**The problem:** Return all of the data exactly, omitting any images.

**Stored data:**
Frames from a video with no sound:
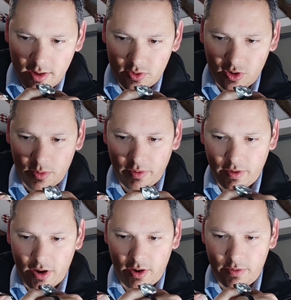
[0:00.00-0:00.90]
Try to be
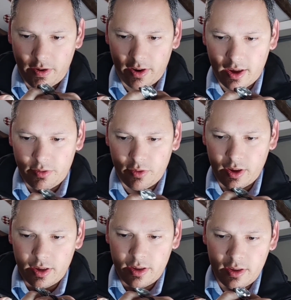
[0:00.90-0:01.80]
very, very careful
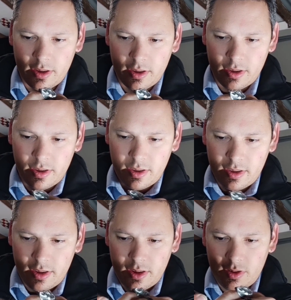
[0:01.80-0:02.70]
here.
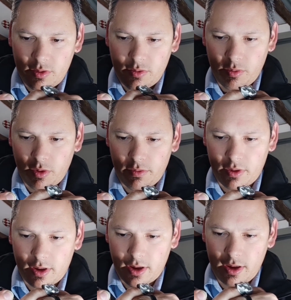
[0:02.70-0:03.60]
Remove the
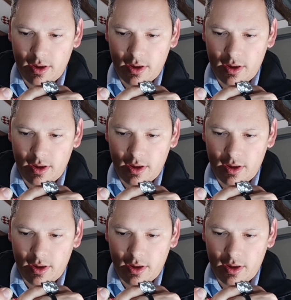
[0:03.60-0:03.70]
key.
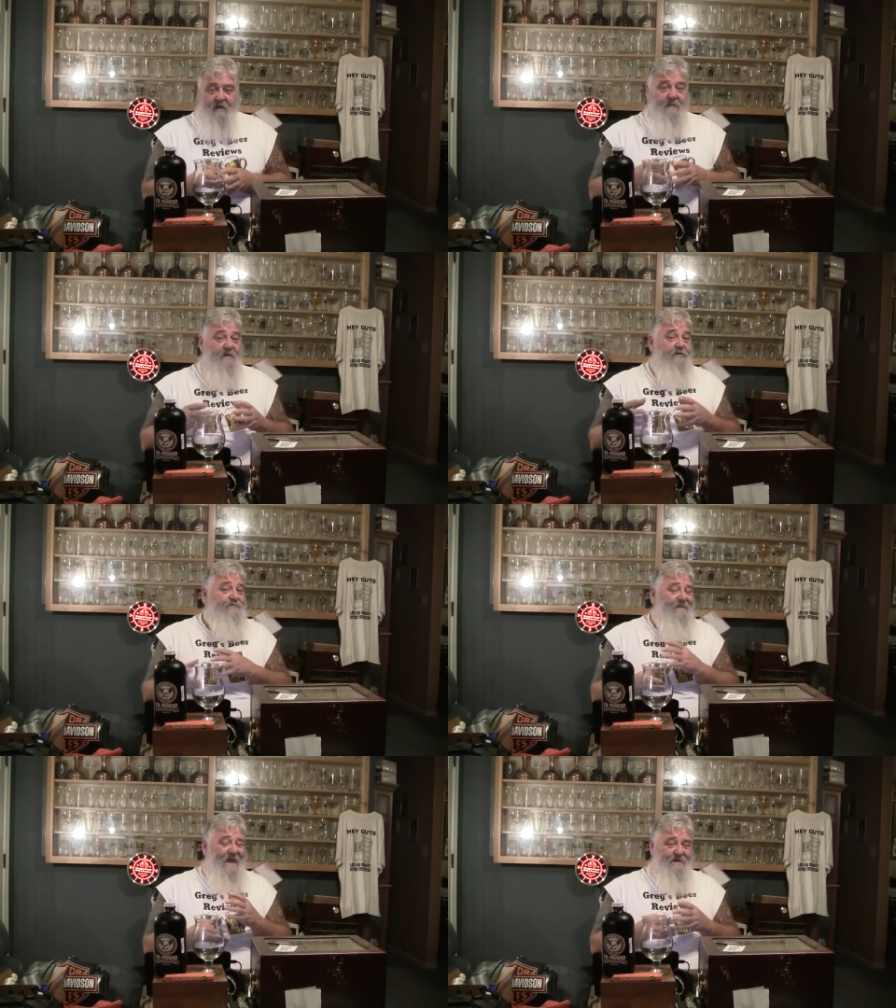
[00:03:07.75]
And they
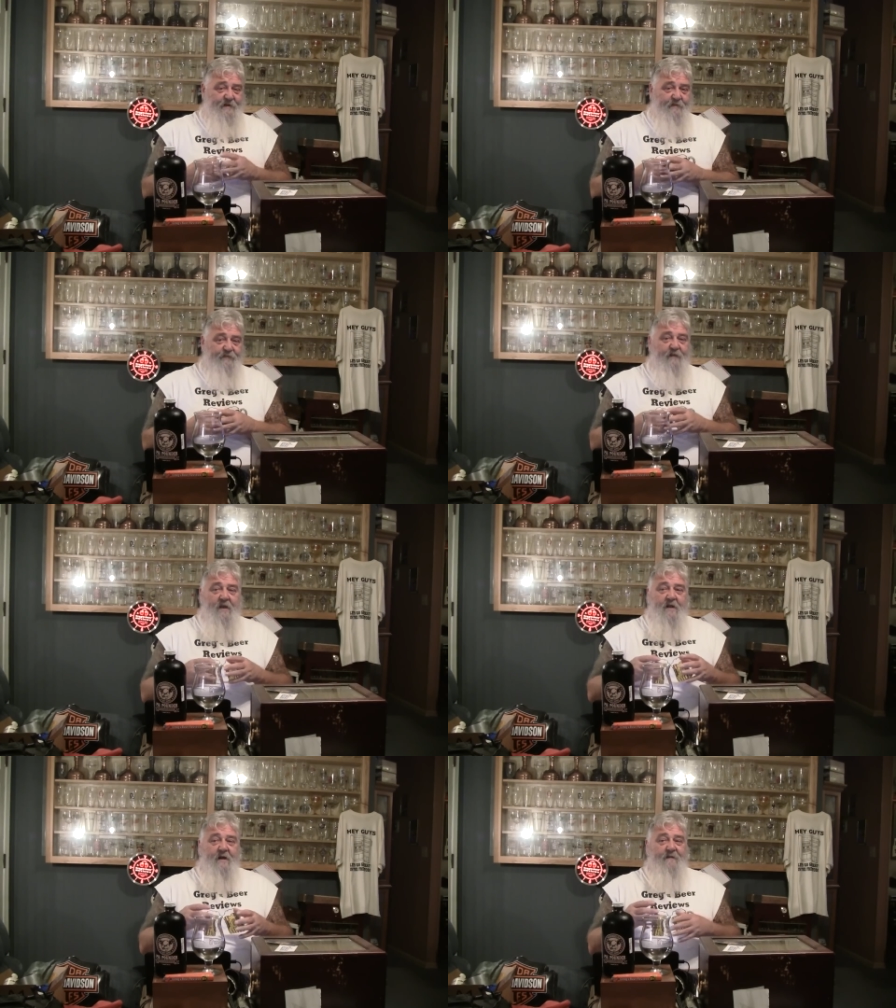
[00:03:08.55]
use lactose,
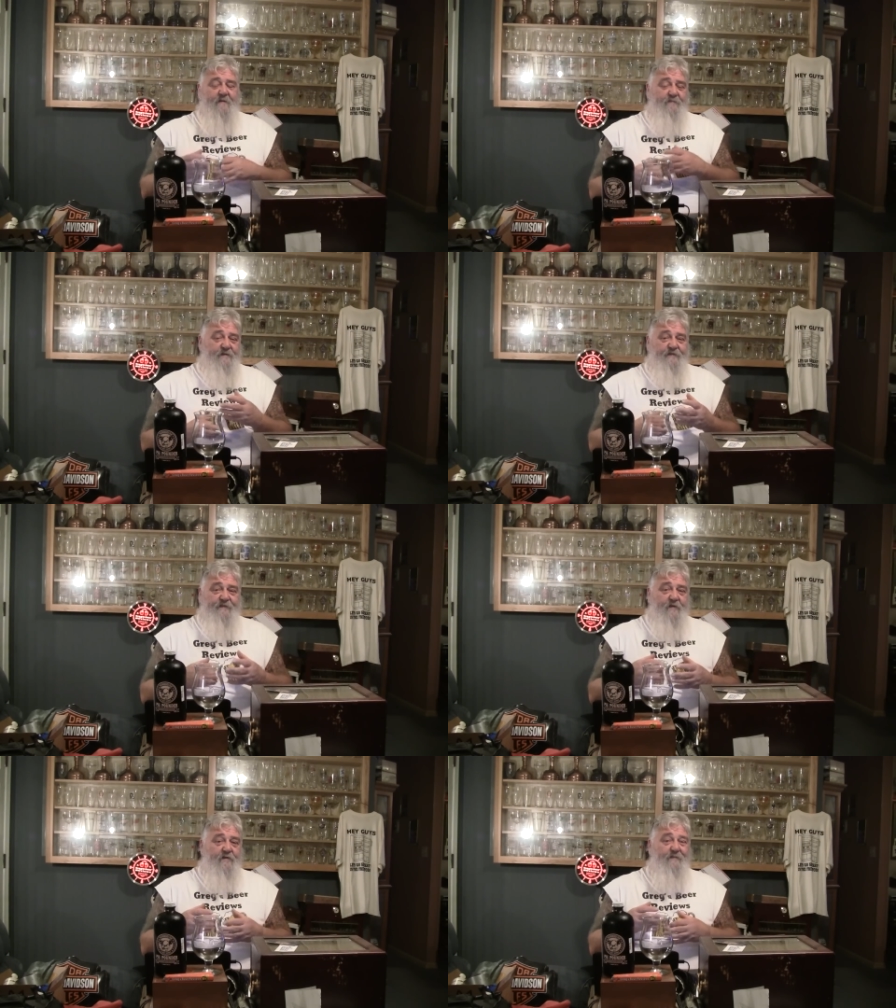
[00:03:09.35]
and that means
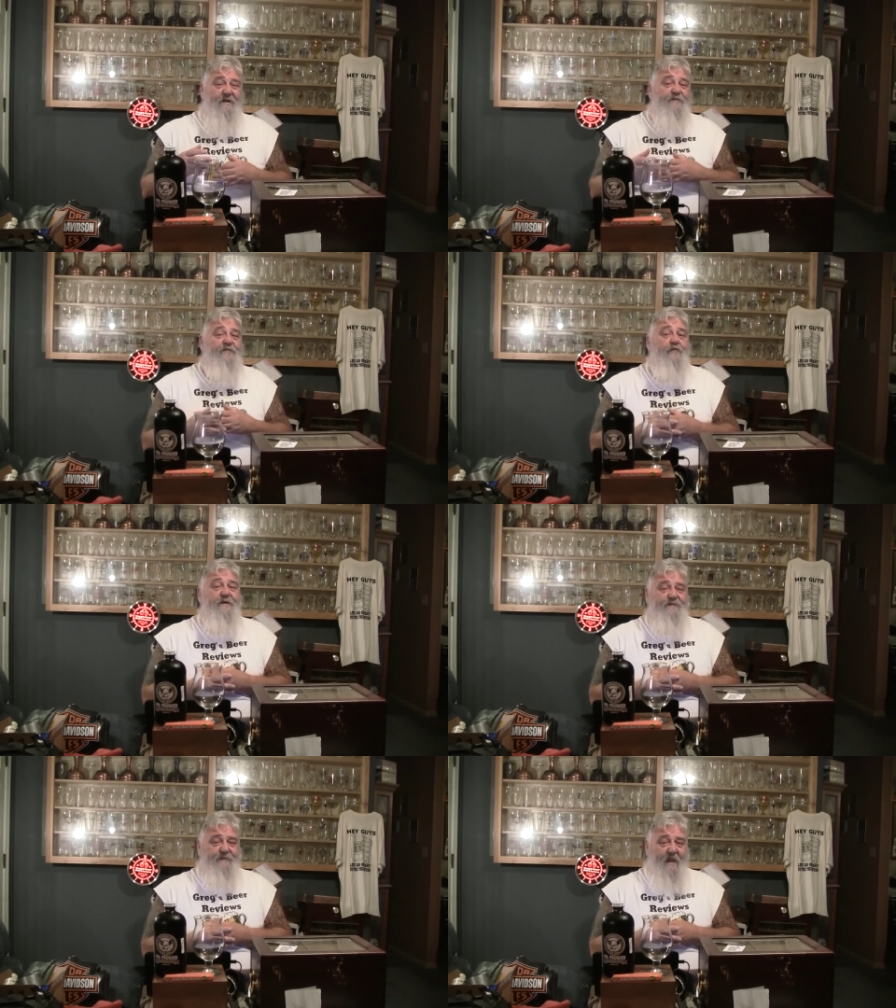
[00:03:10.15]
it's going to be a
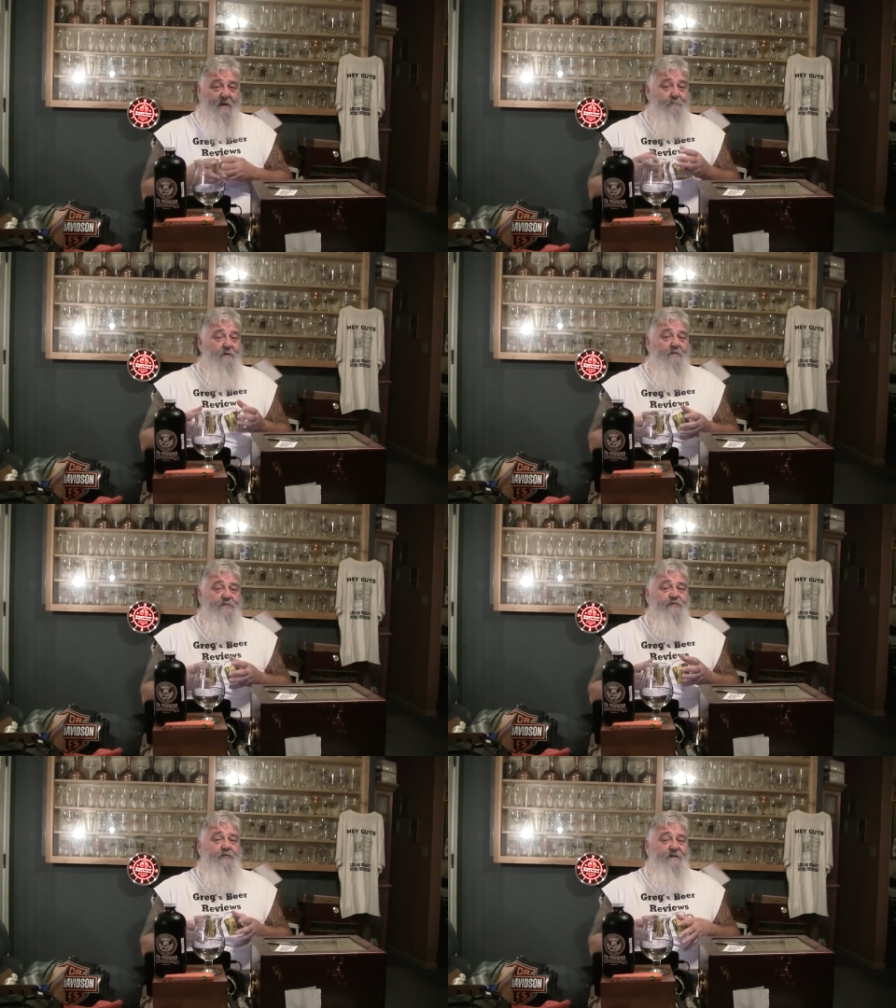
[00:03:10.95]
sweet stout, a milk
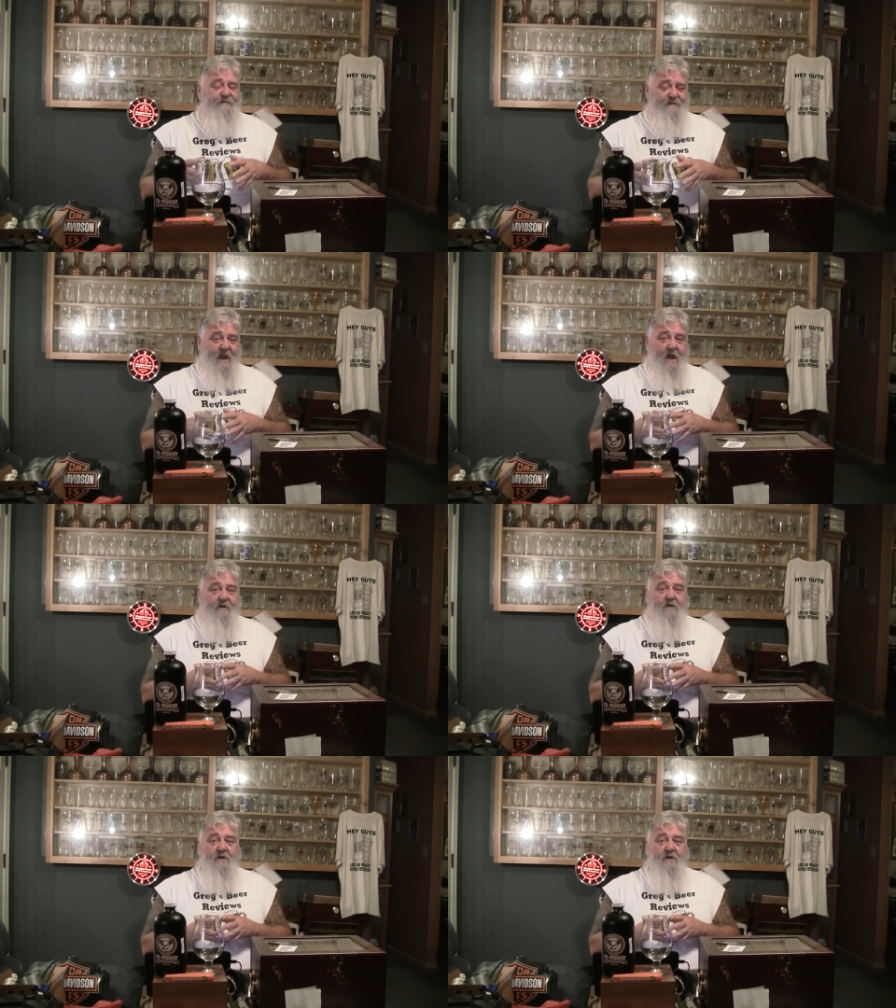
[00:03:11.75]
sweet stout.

**Solved exercise:**
Frames from a video with no sound:
[0:00.00-0:00.90]
Try to be
[0:00.90-0:01.80]
very, very careful
[0:01.80-0:02.70]
here.
[0:02.70-0:03.60]
Remove the
[0:03.60-0:03.70]
key.
[00:03:07.75]
And they
[00:03:08.55]
use lactose,
[00:03:09.35]
and that means
[00:03:10.15]
it's going to be a
[00:03:10.95]
sweet stout, a milk
[00:03:11.75]
sweet stout.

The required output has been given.